I pursed my lips as I searched for the right words to phrase what had to be said. “Prince Rhys looks like you, but that doesn’t mean he’s Caleb. I mean…Caleb died. You and Mom saw him, and there was an autopsy and a funeral.”

I flinched internally and saw an answering expression on Dad’s face. He and Mom never liked to talk about that time, but there was no way around it now.

He shifted position and glanced away before meeting my eyes again. “The medical examiner said Caleb died from pulmonary atresia, which is almost always diagnosed soon after the baby is born. Caleb was two months old, and he didn’t have any of the symptoms. He looked like a normal, healthy baby. Your mom…” He swallowed. “She didn’t believe the dead baby she found in the crib was ours. She said a mother knows her own child, and that someone had switched her baby for a dead one.”

Dad’s voice cracked on the last word. Tears pricked my eyes, and I blinked them away.

“The baby looked like Caleb, and the M.E. said there was nothing suspicious about his death. I explained that to your mom, but she was too distraught to believe it. Nothing would convince her Caleb was dead.”

“What did you do?” I asked around the rock lodged in my throat. I had always seen the sadness in Mom’s eyes when Caleb’s name came up, but my parents had never gone into detail about his death, other than the cause.

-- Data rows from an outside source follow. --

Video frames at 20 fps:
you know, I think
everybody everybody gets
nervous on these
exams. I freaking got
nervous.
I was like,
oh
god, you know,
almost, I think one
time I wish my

He cleared his throat. “I thought she would come to accept it after a few days, but she refused to even make the funeral arrangements. And then she started going up to strangers with babies to check that their baby wasn’t Caleb.” Dad paused, his face etched in pain. “It was bad for the first year. After a while, she started to be more like her old self, but I don’t think she was happy again until we found out she was pregnant with you.”

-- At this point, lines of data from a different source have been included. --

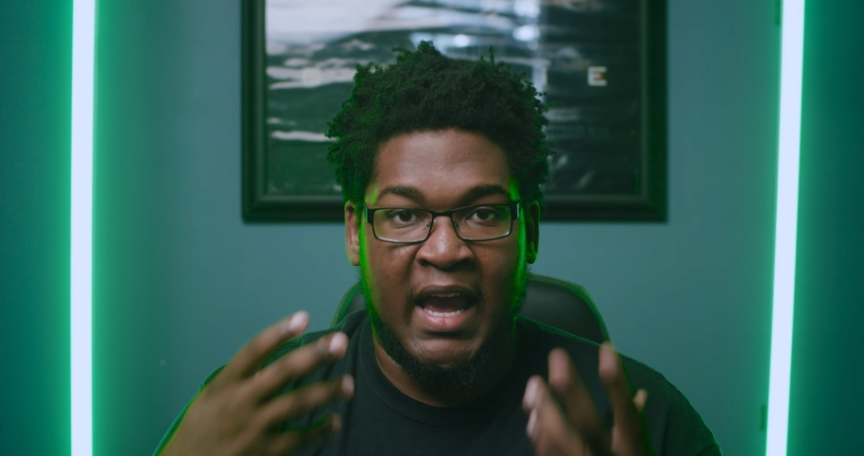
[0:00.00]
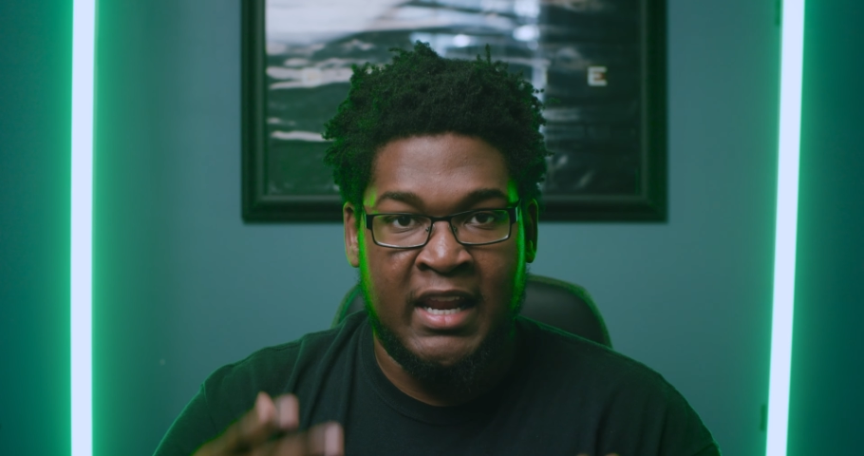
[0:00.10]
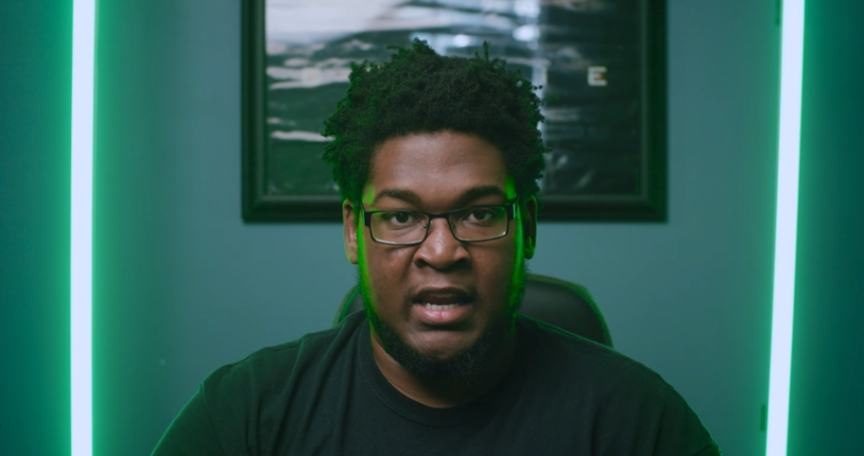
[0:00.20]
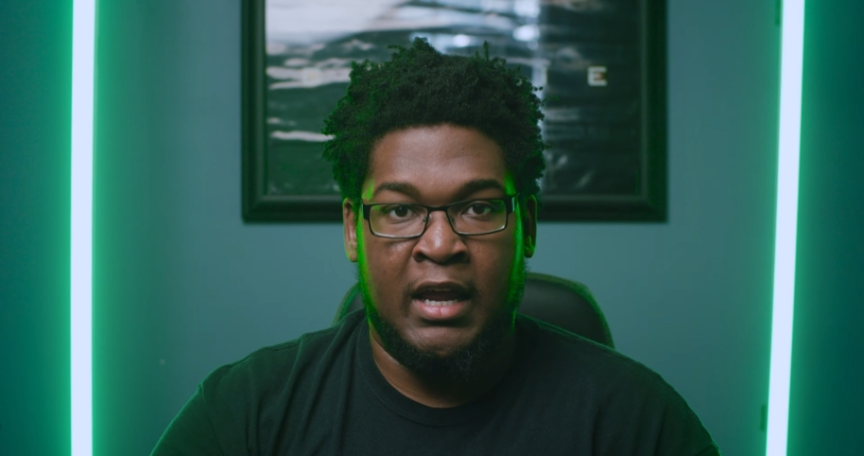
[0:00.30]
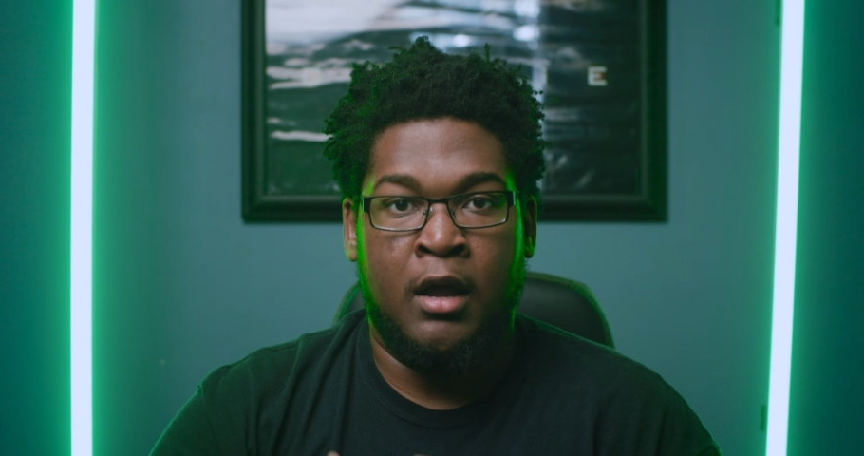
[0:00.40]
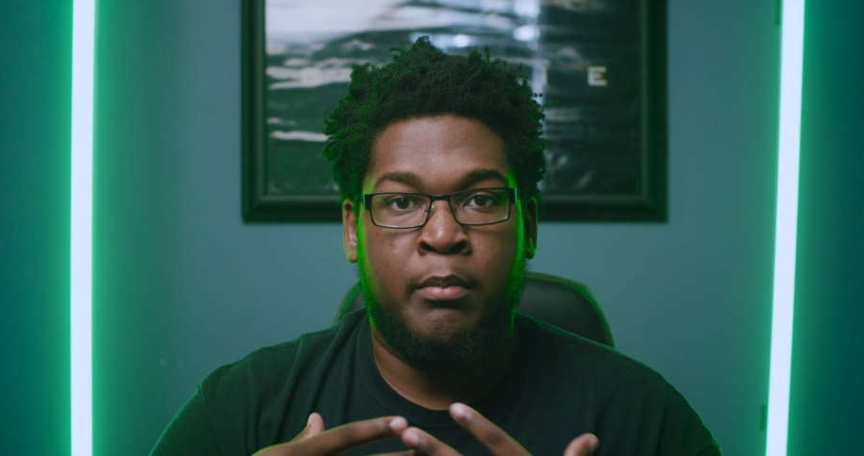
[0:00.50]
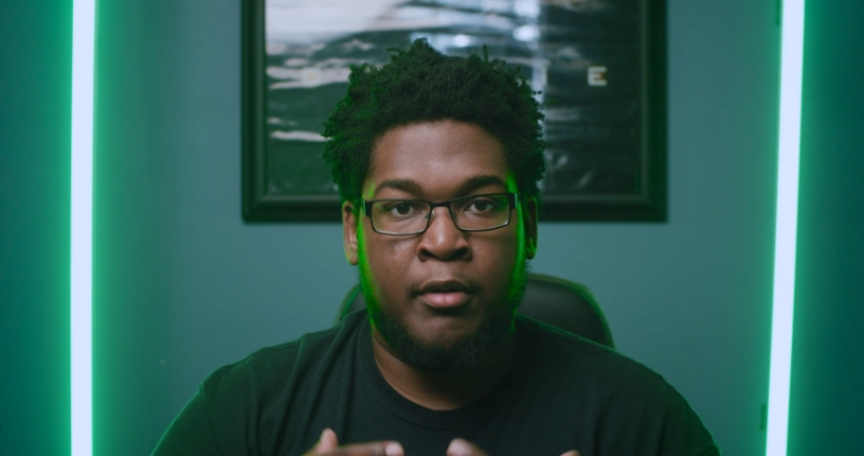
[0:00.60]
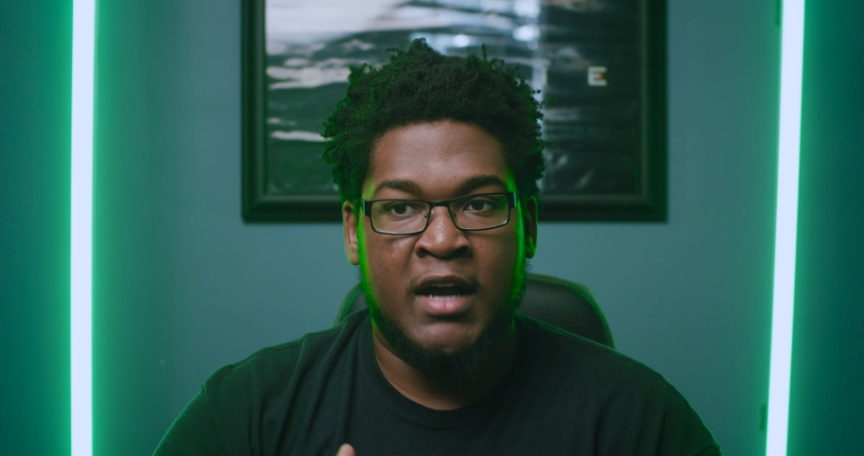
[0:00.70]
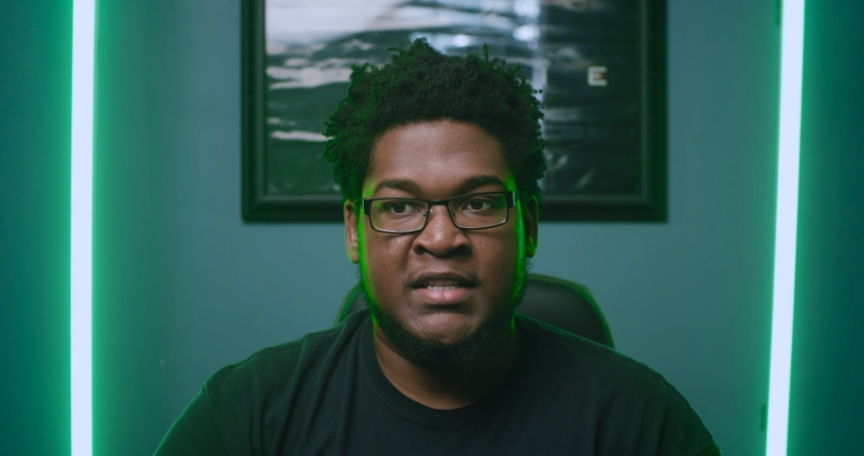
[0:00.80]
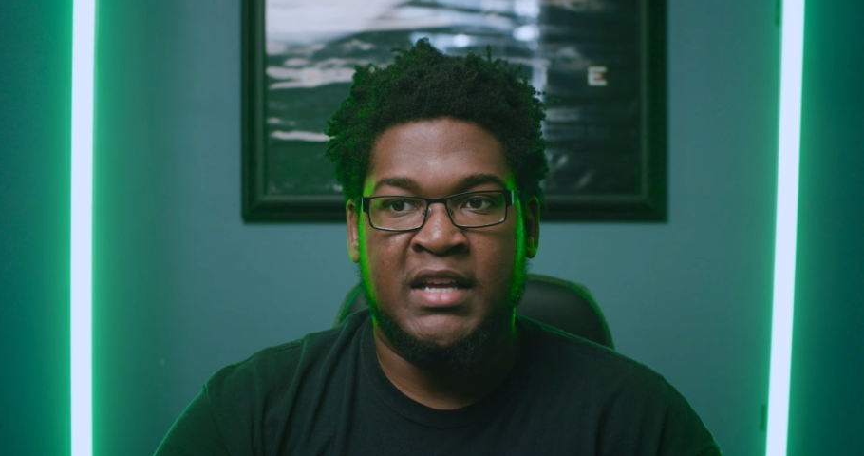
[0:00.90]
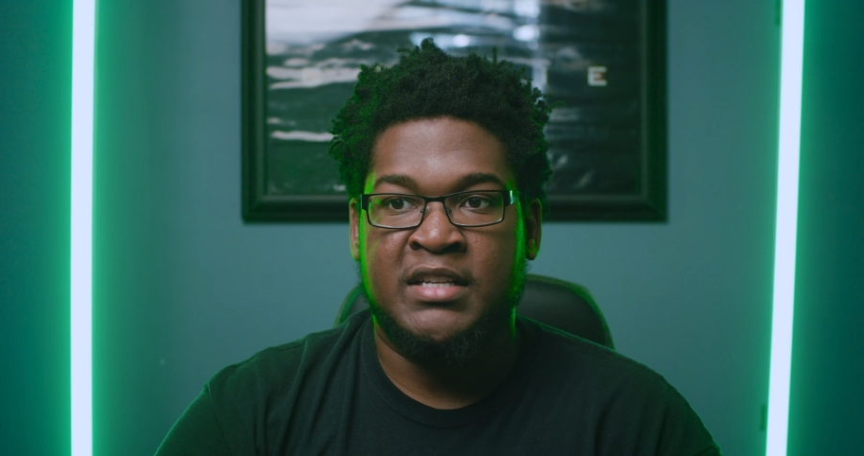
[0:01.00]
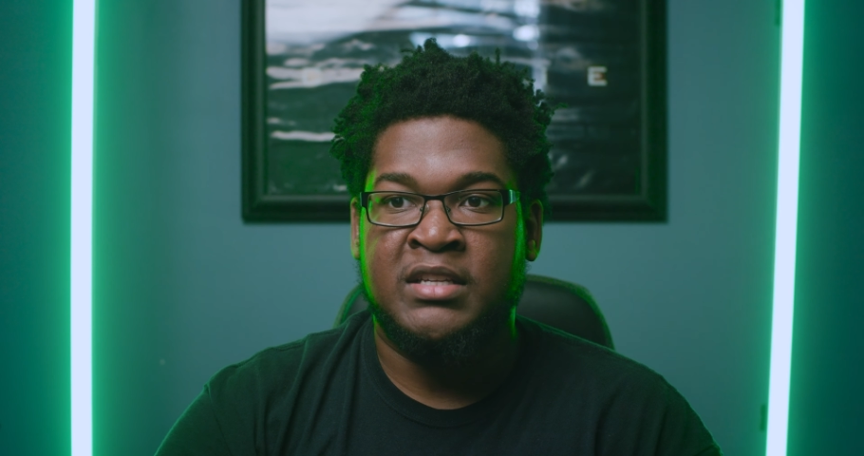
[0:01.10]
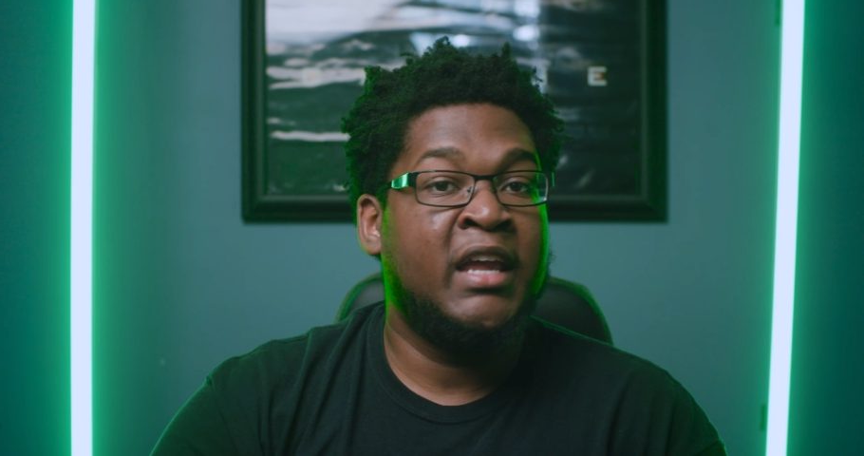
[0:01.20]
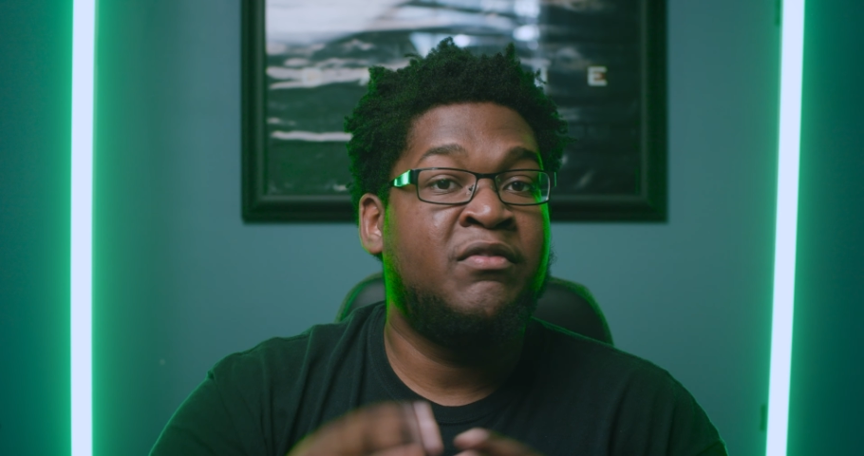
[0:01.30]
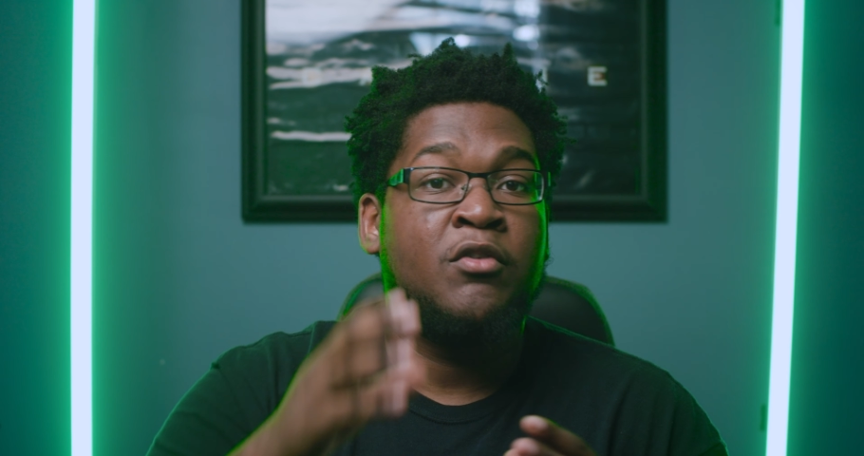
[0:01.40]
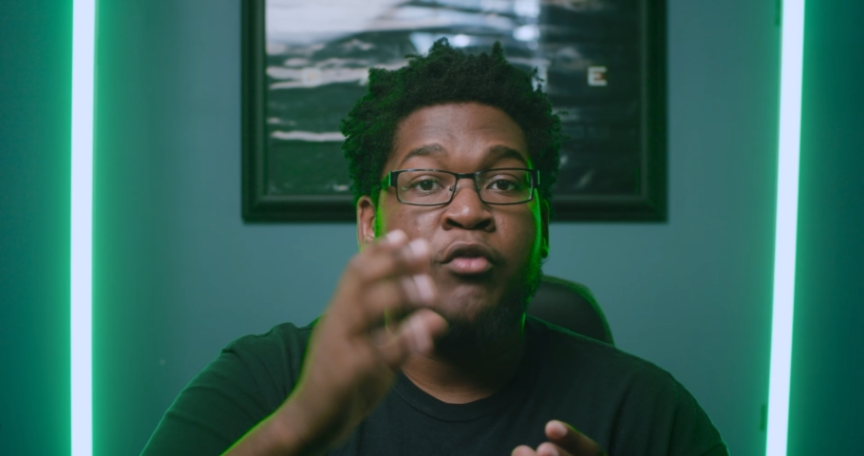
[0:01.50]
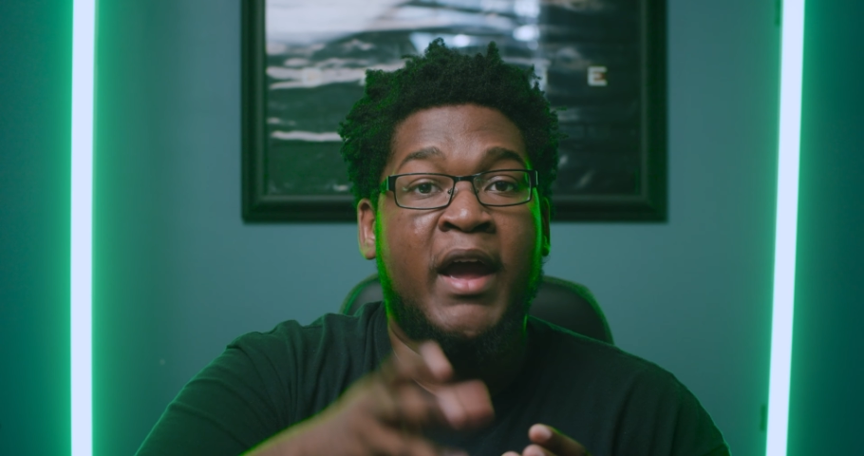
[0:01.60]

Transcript: editing process. Even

“You guys never told me any of this,” I said hoarsely.

“Your mom didn’t want you to know. It was a very dark time in our lives, and she was ashamed of how she behaved.” His face twisted in agony. “No one believed her when she said the baby wasn’t Caleb – not even me. And all this time, she was right.”

Needing to do something, I laid the album on the coffee table and got up to walk around the room. It hurt too much to think about what my parents had suffered back then, so I focused on their disappearance.

“What happened the night you disappeared, Dad?”

He straightened his shoulders as if he was shaking off the pain. “Your mom wanted to see the prince in person. We called one of our contacts at the Ralston and found out he was doing a photo shoot in the small ballroom on the sixth floor. The odds of getting near him were slim, but we had to try.” Dad stared past me as he remembered the events of that night. “The moment we stepped off the elevator, I knew your mom was right. Prince Rhys is Caleb.”